:: EXERCISE ::
Leaving the pictures aside, reproduce the data in full and word for word.

:: RECORDS SUPPLIED ::

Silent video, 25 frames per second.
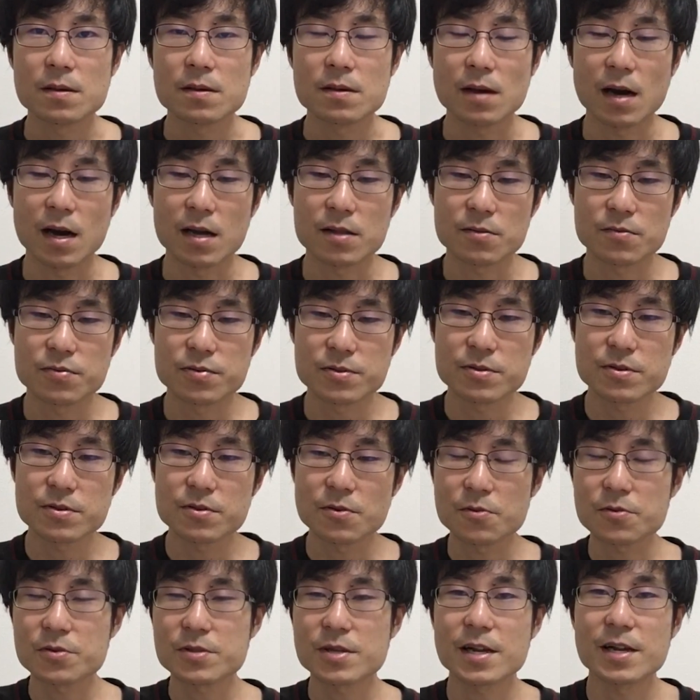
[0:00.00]
あの普通に
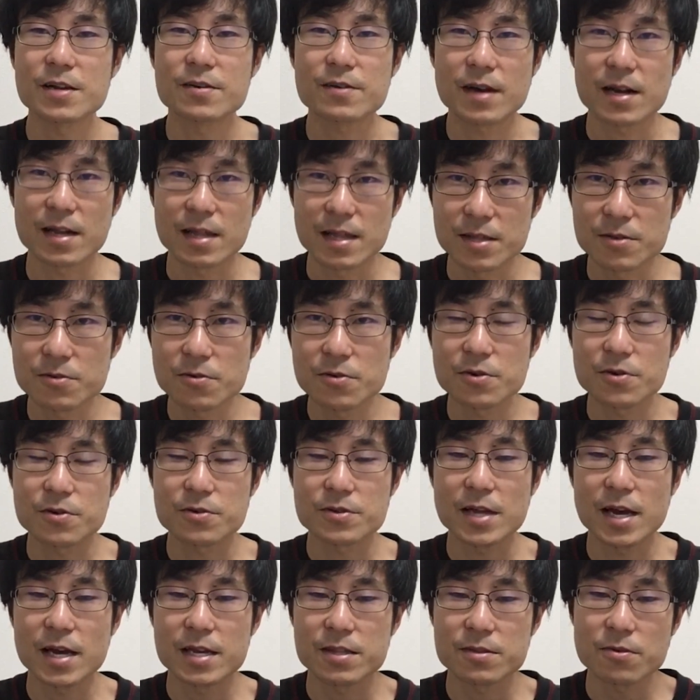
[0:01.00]
落とされるからね能力
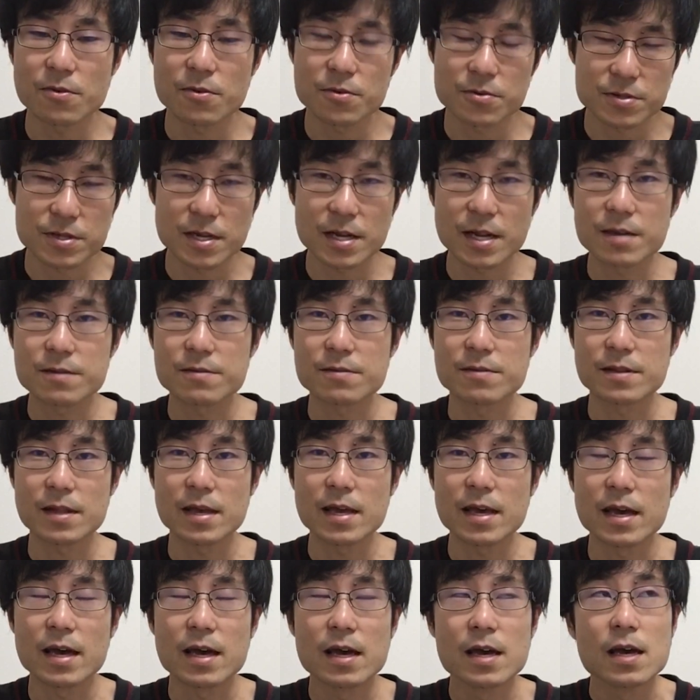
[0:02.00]
ないと落とされるん
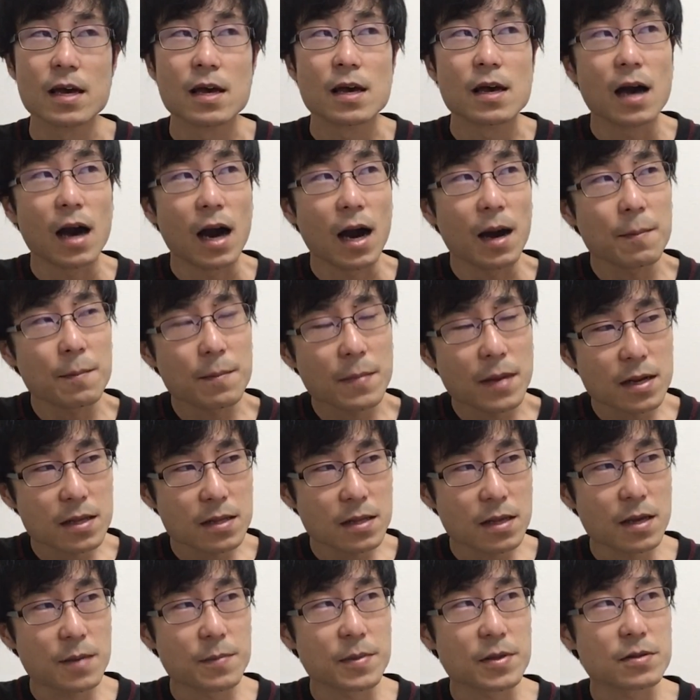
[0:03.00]
であんまり
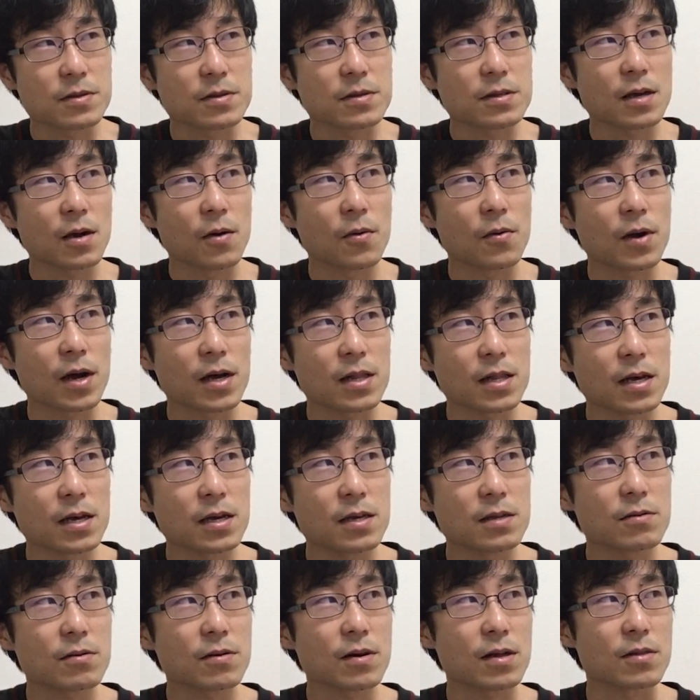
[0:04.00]
ね別にじゃあ岡
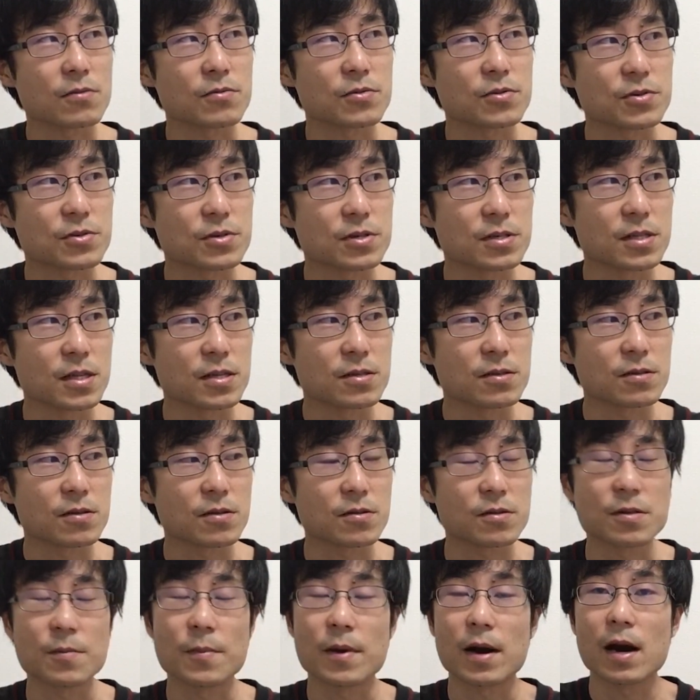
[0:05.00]
大とかの出身ですって
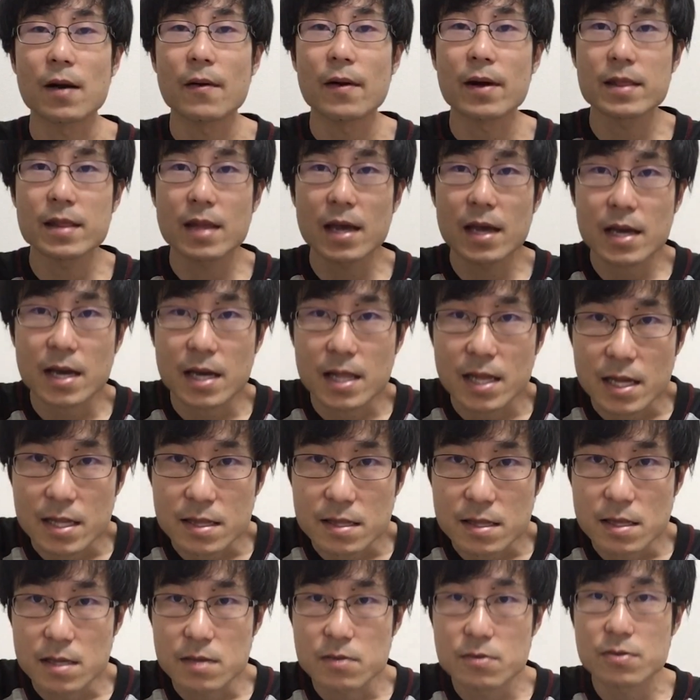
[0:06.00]
言っても変わんないかなっ
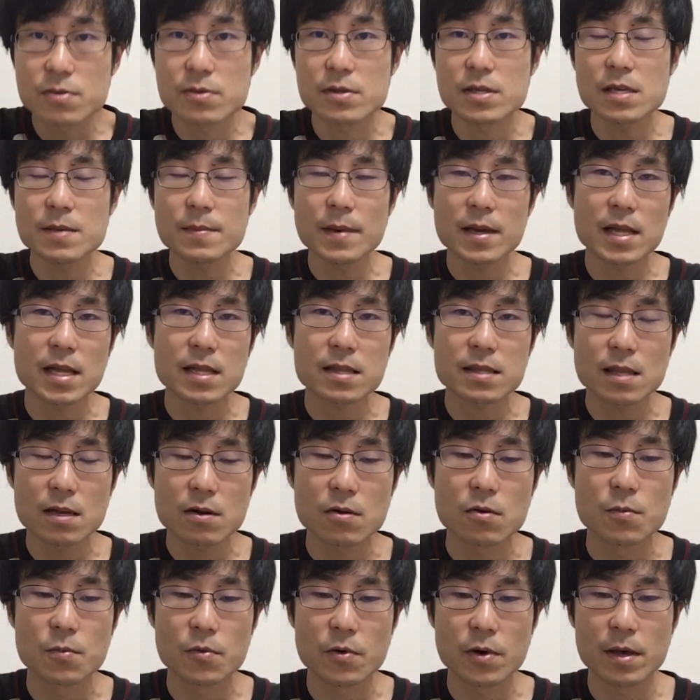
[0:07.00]
ていうふうに今だった
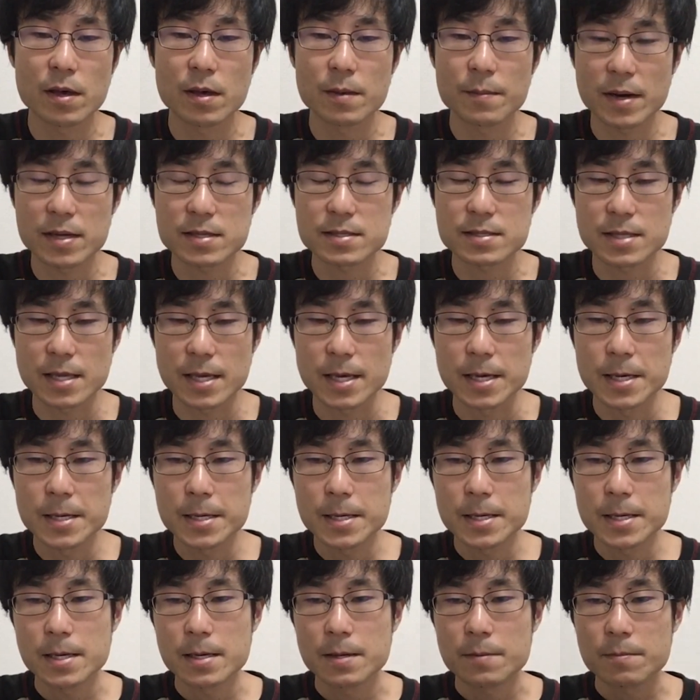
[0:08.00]
ら思えますね
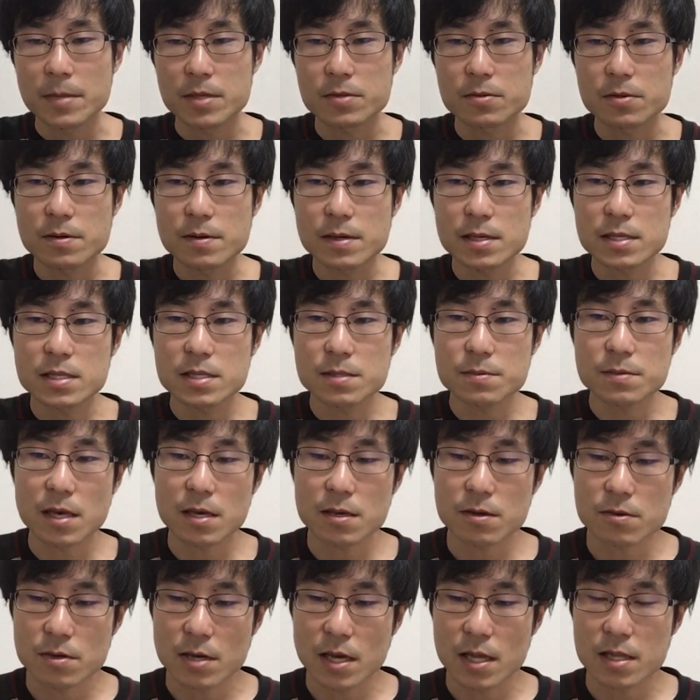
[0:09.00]
まあそれは結
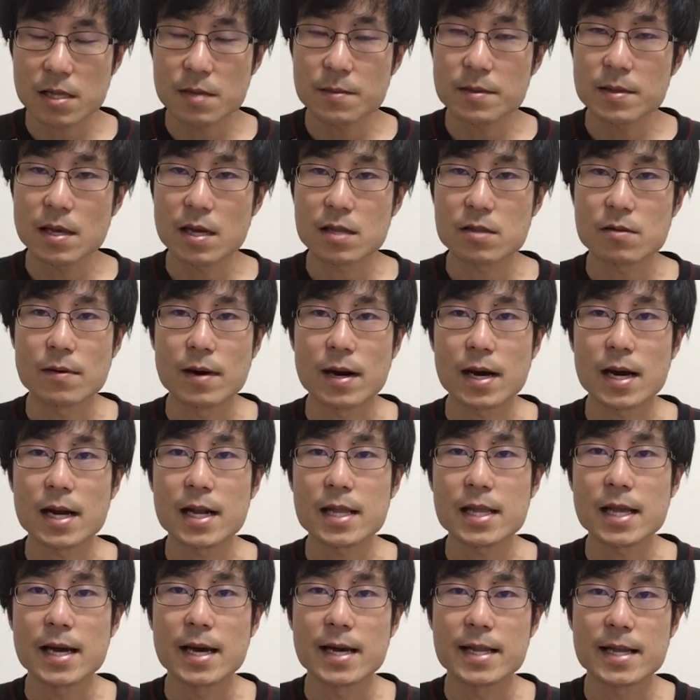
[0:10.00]
局やってみないとわから
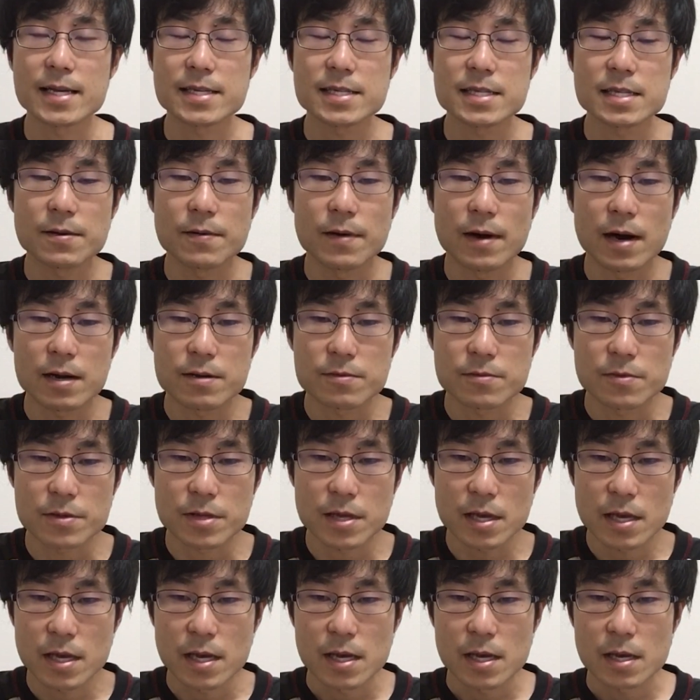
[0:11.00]
ない話ではあるの
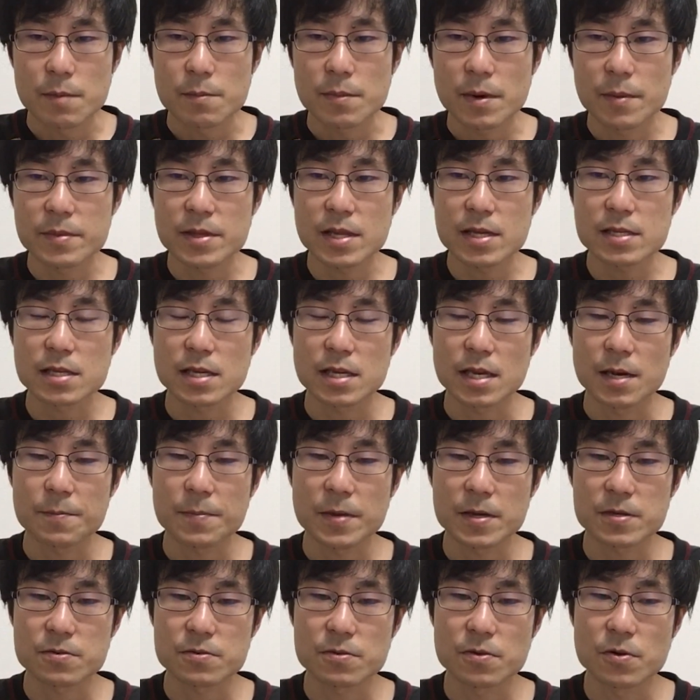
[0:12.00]
で、まあ、皆さんやっ
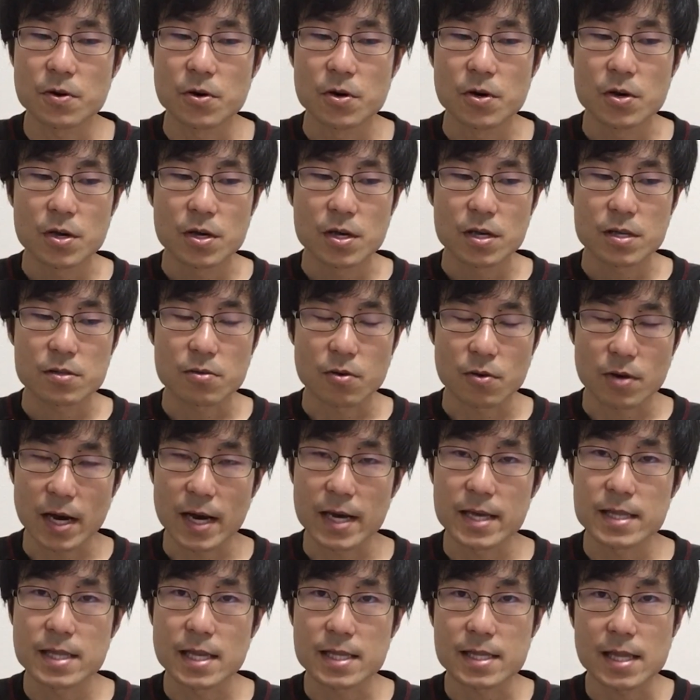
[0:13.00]
ぱりその都
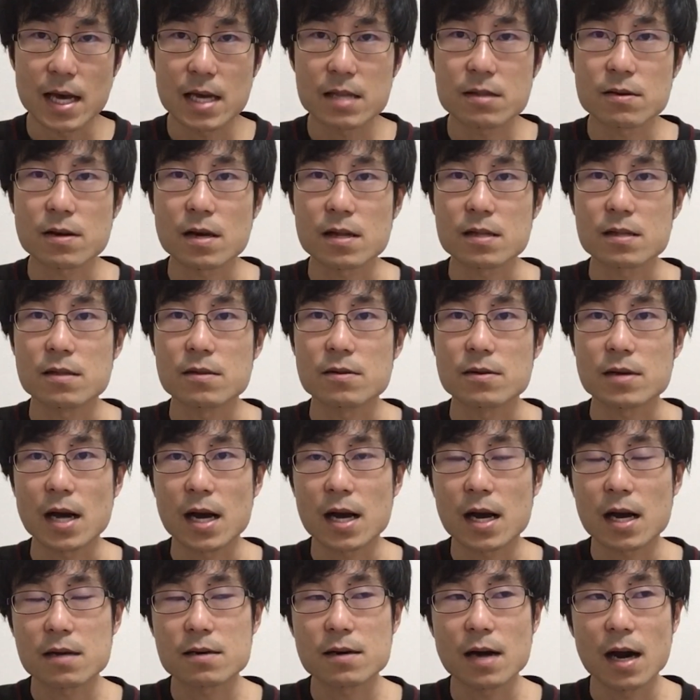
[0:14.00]
会に出たいとかっていう
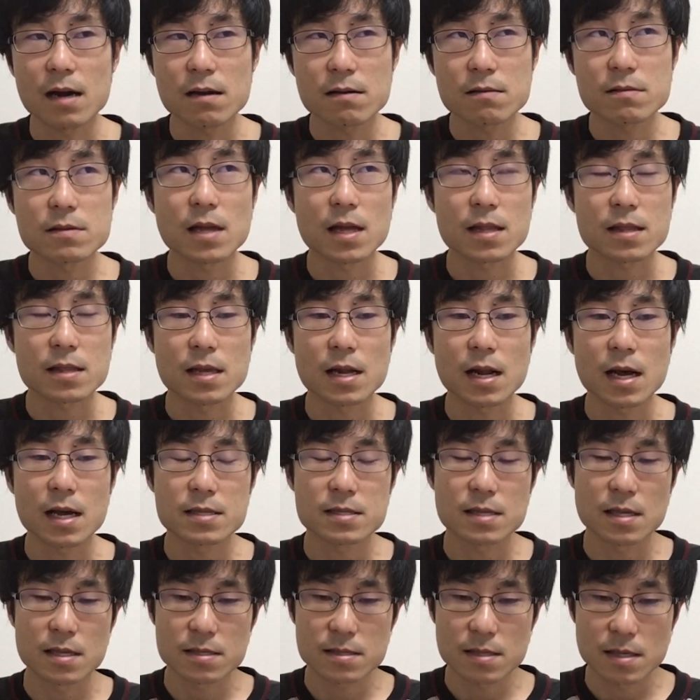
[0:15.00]
感覚あるんだったら
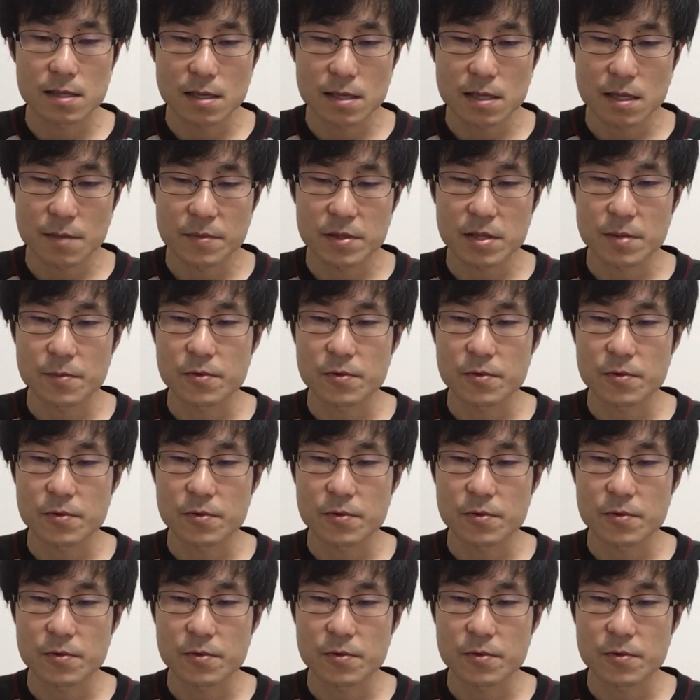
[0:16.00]
全然出てみて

:: PROBLEM SOLUTION ::
Silent video, 25 frames per second.
[0:00.00]
あの普通に
[0:01.00]
落とされるからね能力
[0:02.00]
ないと落とされるん
[0:03.00]
であんまり
[0:04.00]
ね別にじゃあ岡
[0:05.00]
大とかの出身ですって
[0:06.00]
言っても変わんないかなっ
[0:07.00]
ていうふうに今だった
[0:08.00]
ら思えますね
[0:09.00]
まあそれは結
[0:10.00]
局やってみないとわから
[0:11.00]
ない話ではあるの
[0:12.00]
で、まあ、皆さんやっ
[0:13.00]
ぱりその都
[0:14.00]
会に出たいとかっていう
[0:15.00]
感覚あるんだったら
[0:16.00]
全然出てみて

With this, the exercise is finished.